Taiwan's Education Sector Is Under Siege by Beijing’s ‘United Front’

Taiwan's Education Sector Is Under Siege by Beijing’s ‘United Front’
Overseas Taiwanese stand in front of a Taiwan flag while taking part in a National Day ceremony in Taipei on Oct. 10, 2017. (Sam Yeh/AFP/Getty Images)
Frank Fang
Unidentified officials from Taiwan’s National Security Bureau said that Beijing’s “united front” work has infiltrated schools at all levels, targeting students, teachers, and school headmasters, according to an Oct. 4 report by Taiwanese newspaper the Liberty Times.
In an attempt to influence Taiwanese politics and society, Beijing has for a long time resorted to subversion campaigns carried out by the United Front Work Department of the Chinese Communist Party (CCP), as well as other Party agencies, to persuade organizations or individuals to spread the Party’s propaganda.
China’s “united front” efforts date to the 1920s, according to Russell Hsiao, executive director of the U.S.-based think tank Global Taiwan Initiative, in testimony before the U.S.–China Economic and Security Review Commission (USCC) in April. Beijing has directed such tactics against Taiwan, since the island nation transitioned to a democratic system from a dictatorship under martial law.
Beijing considers Taiwan, a full-fledged democracy with its own constitution, elected government, and military, a renegade province that must be reunited with the mainland—through military force if necessary.
Beijing has tried to launch a charm offensive toward the Taiwanese public, seeking to persuade them that by being dependent on the mainland, especially in economics, Taiwanese can reap great financial benefits. However, such efforts have backfired in recent years, most evidently by the defeat of the more Beijing-friendly Nationalist Party (also known as Kuomintang) in regional elections held in November 2014, as the majority of Taiwanese voters decided to vote for parties that favor Taiwan’s independence.
The latest example of Taiwanese society under siege involves a “cultural exchange camp” for Taiwanese high school students to be held in Jinan City, in the eastern province of Shandong in China. Jointly hosted by the city government’s education bureau and Taiwan affairs office, the camp will be held Nov. 4 to 11, according to the Liberty Times.

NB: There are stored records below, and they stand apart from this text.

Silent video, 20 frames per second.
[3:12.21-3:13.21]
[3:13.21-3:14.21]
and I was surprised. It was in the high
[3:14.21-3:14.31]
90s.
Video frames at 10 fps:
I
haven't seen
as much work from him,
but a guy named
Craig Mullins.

Two of Taiwan’s top high schools, Taipei Municipal Jianguo High School and Taipei Municipal Chenggong High School, posted information about the camp on their websites. The camp has been called out by Taiwanese citizens, who suspect that the camp is a “united front” effort, since the eight-day camp has a fee of only NT$9,250 (about $300), according to Taiwanese broadcaster SET News. The very low fee suggests that the Jinan government may have subsidized the camp fees, and has a political motive for hosting it.

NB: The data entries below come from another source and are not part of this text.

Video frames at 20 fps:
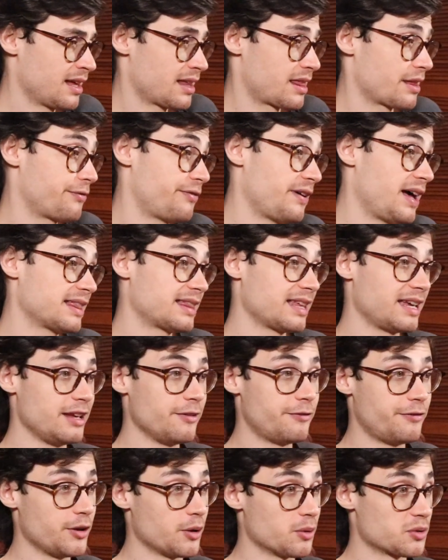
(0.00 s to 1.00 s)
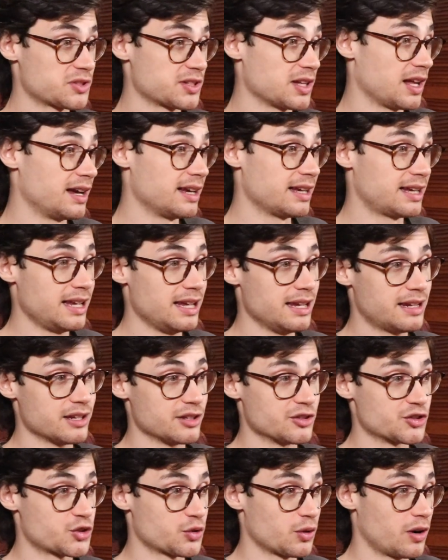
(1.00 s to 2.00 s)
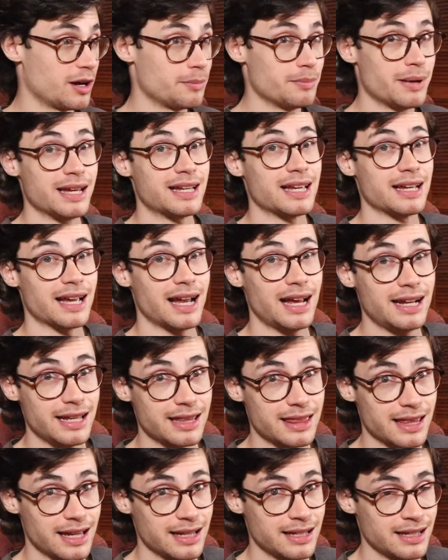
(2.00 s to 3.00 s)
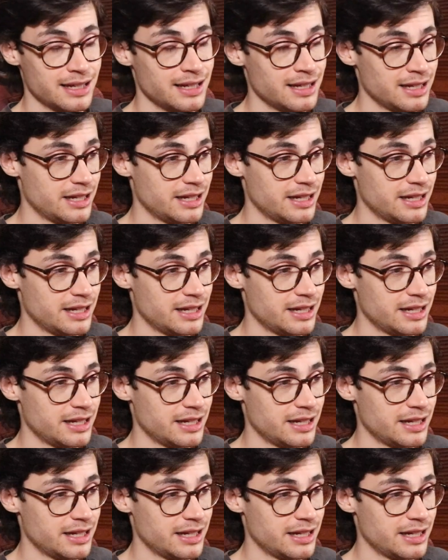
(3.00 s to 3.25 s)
the fact that he feels like he can try making anything,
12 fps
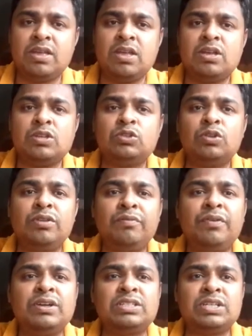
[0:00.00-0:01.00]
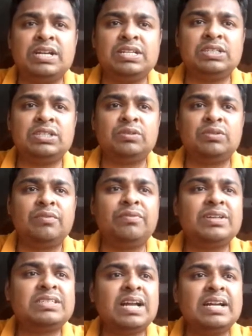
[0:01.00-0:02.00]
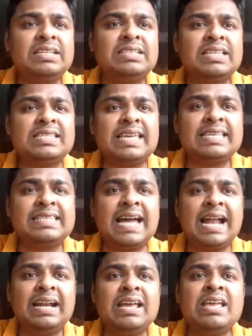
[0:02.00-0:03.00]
So the first condition says that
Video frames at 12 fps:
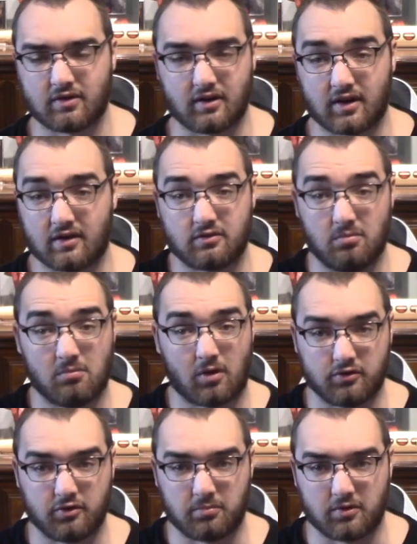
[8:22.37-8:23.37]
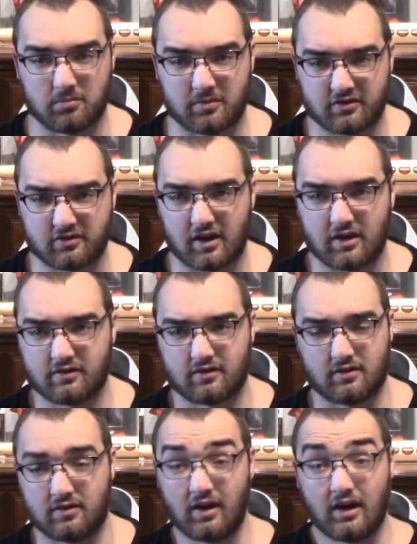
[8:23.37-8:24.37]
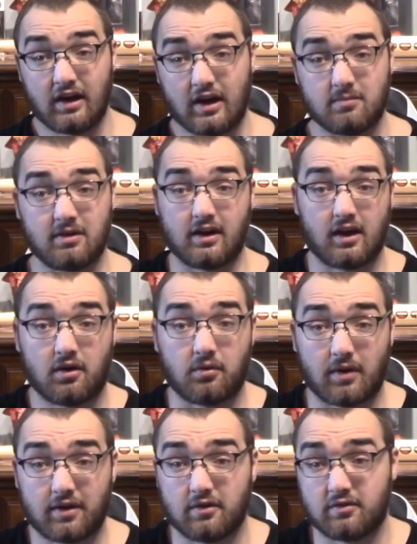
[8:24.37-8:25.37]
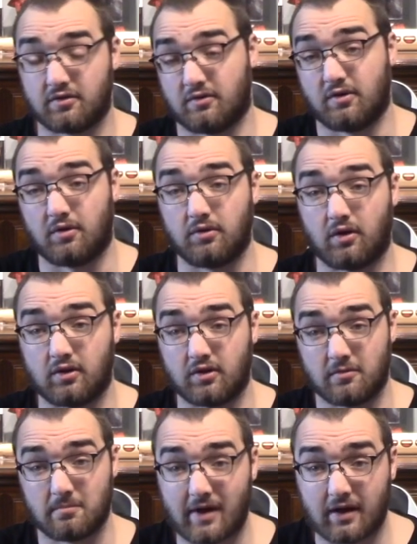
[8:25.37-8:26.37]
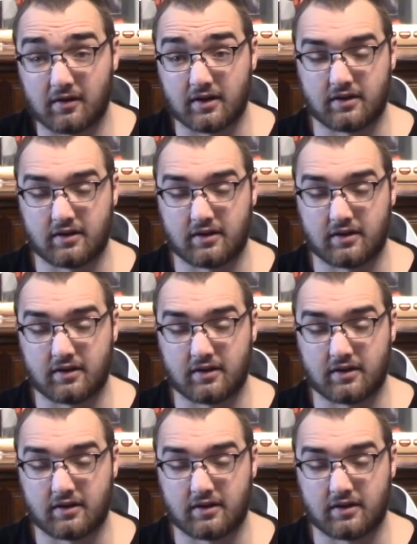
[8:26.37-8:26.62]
I guess, multiple mistakes, and him and Gail Weathers are no longer married,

Many Taiwanese schools, students, and teachers have taken part in similar programs in China. This past summer, 220 students and teachers from 40 Taiwanese schools took part in a science camp for high school students that was hosted by The China Association for Science and Technology and China’s education ministry. Many Taiwanese high schools, including a top all-girls school, Taipei First Girls' High School, were listed as co-organizers of the camp.
The programs are designed to pressure students, school faculty, and parents into having a more favorable view of the CCP, or become someone that pushes the CCP’s agendas.
Wang Shih-cheng, a Taipei city councilor, criticized Beijing’s attempt to use cultural programs to spread its agenda among Taiwanese youth and turning Taipei into a “Chinatown,” according to The Liberty Times. Wang also called out Taiwanese schools that partner with China on different programs, saying that they are akin to “inviting the wolf into the house”—a popular Chinese idiom that means trusting someone who is inherently dangerous.    
In 2017, the Jiangsu provincial government, located on China’s eastern coast, initiated the “Hundred School Thousand Student” plan, with the goal of having 1,000 students from both Jiangsu and Taiwan take part in exchange programs at 100 schools in China and Taiwan, according to China’s state-run Xinhua.
According to the Liberty Times, the Jiangsu program is also a part of the “united front” efforts. In May this year, 259 students and teachers from 18 mainland Chinese schools visited Taiwan for exchange programs. Some of the students even stayed at the homes of Taiwanese students during their visit.
Beijing’s “united front” work isn't limited to the education sector. According to an August report on China’s united front work in other countries by the USCC, Beijing also tries to recruit politicians in Taiwan and third countries to advocate for Beijing’s sovereignty claims over Taiwan, such as by sponsoring trips to China or offering job opportunities and trade deals there.
Additionally, Beijing also sponsors organized crime in Taiwan to destabilize society and meddle in local politics. The example provided in the report is Chang An-lo, leader of the pro-Beijing China Unity Promotion Party, who is also an infamous local gang boss who advocates for Taiwan’s capitulation to China.
Frank Fang is a Taiwan-based journalist. He covers U.S., China, and Taiwan news. He holds a master's degree in materials science from Tsinghua University in Taiwan.